# TASK STATEMENT
Within the listing below, how many lines contain the word "Transcript"? Answer with the number only.

# EXTRACTED INFORMATION
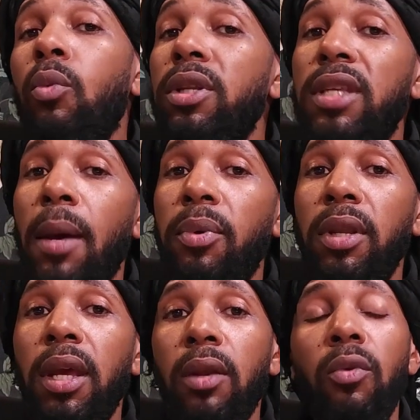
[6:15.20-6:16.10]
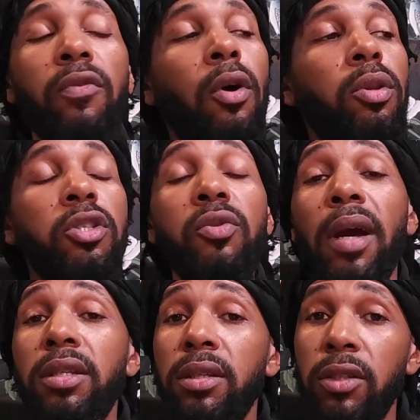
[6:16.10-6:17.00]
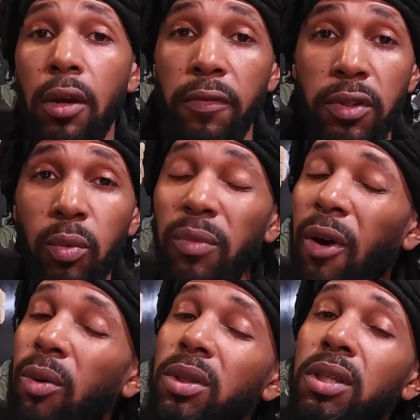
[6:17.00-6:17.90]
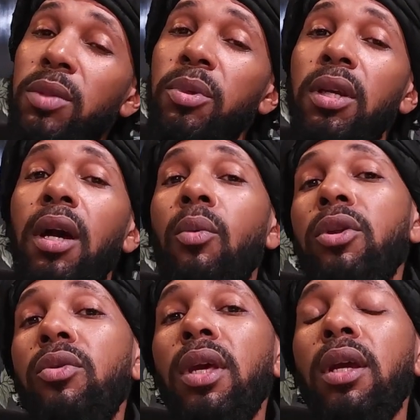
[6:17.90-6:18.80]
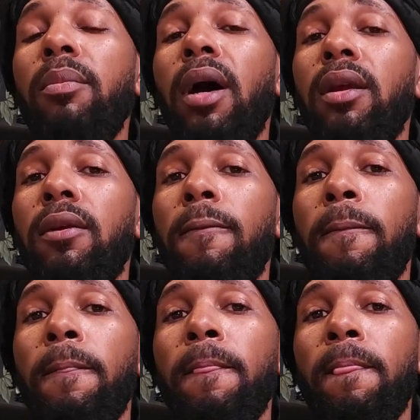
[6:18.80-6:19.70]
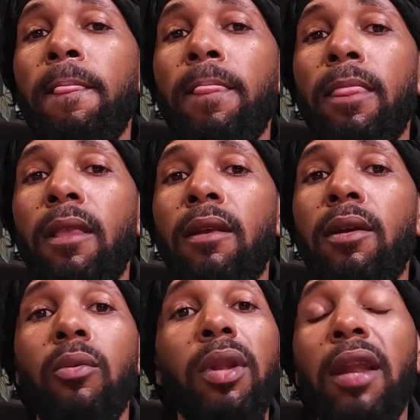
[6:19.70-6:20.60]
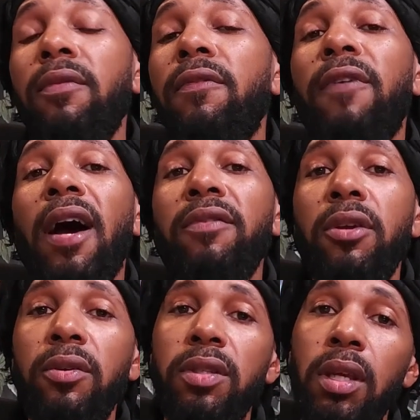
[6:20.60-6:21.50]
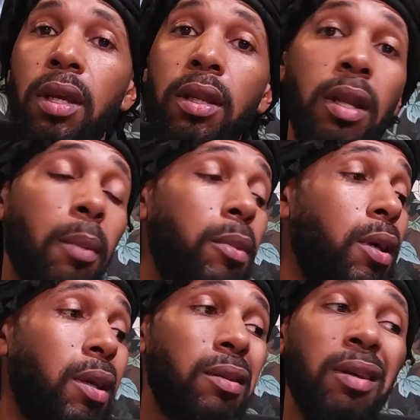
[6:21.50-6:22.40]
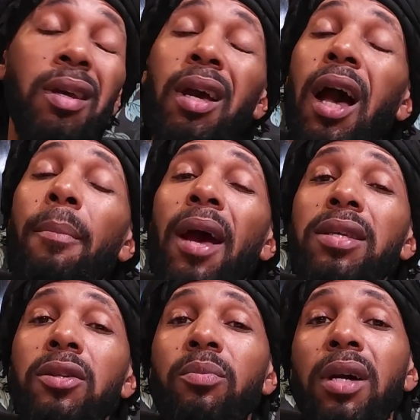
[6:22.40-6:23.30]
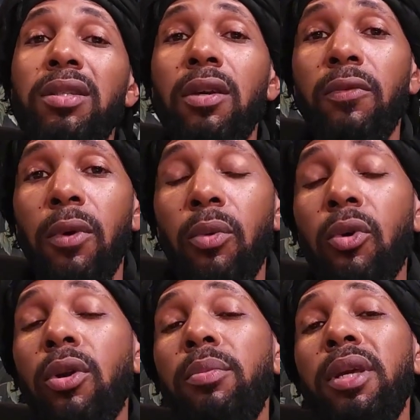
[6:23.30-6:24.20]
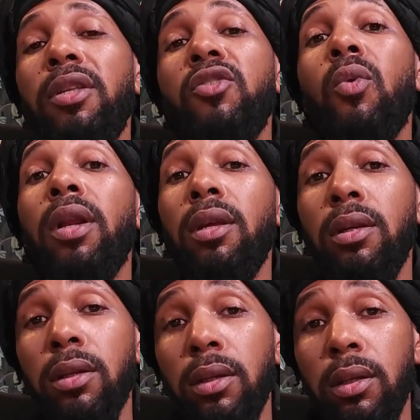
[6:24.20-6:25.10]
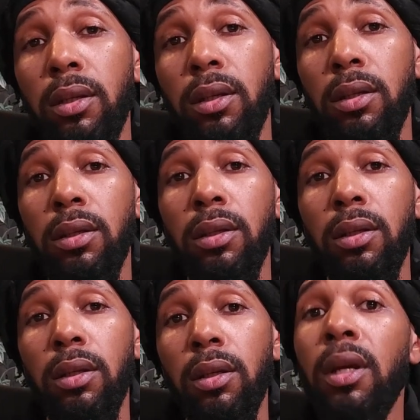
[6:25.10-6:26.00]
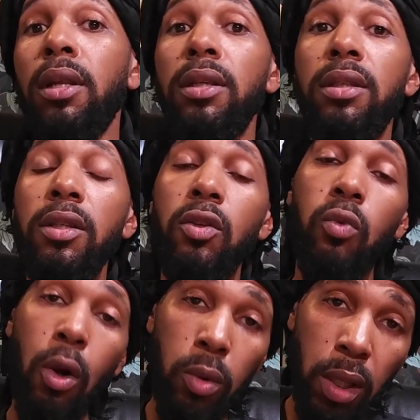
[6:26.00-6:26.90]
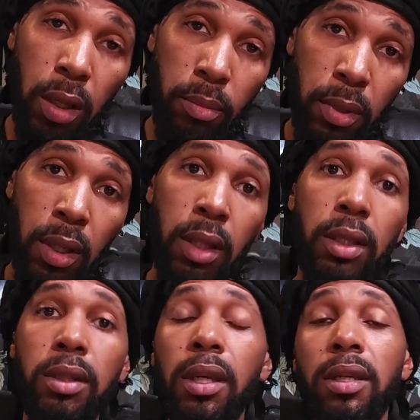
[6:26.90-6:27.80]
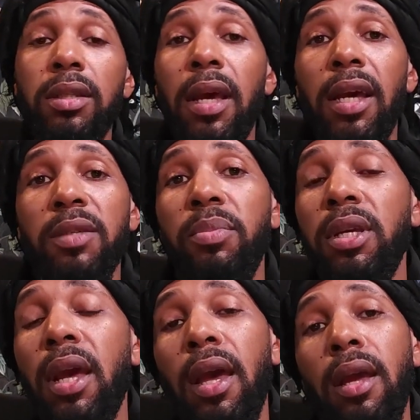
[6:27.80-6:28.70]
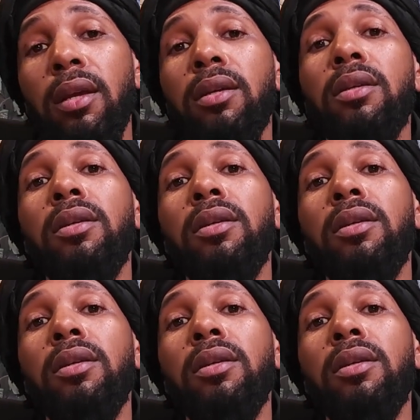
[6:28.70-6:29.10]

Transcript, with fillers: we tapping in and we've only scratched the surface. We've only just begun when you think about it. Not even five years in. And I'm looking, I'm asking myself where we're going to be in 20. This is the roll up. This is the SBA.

...

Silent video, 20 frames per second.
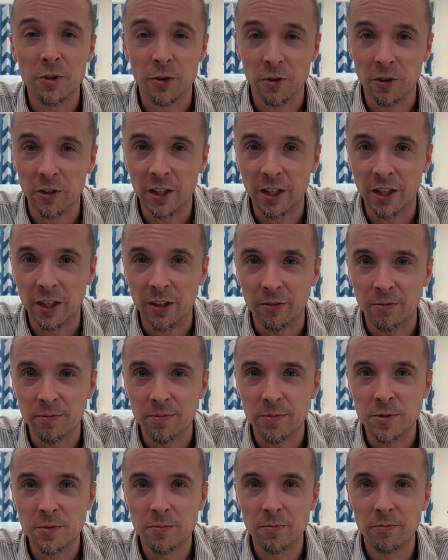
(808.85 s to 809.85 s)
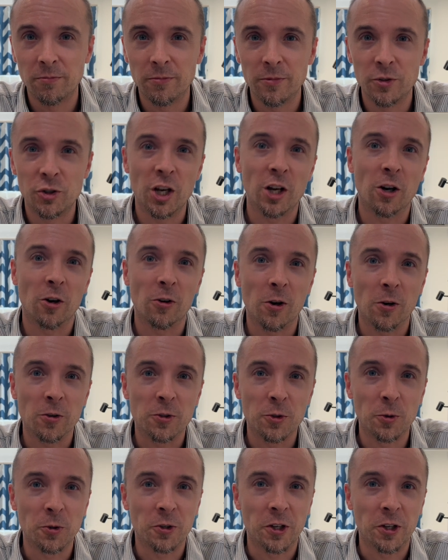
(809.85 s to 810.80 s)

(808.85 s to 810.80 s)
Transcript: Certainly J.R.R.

---

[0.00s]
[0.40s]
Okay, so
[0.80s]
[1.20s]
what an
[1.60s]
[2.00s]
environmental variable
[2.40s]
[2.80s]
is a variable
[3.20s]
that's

# ANSWER BOX
2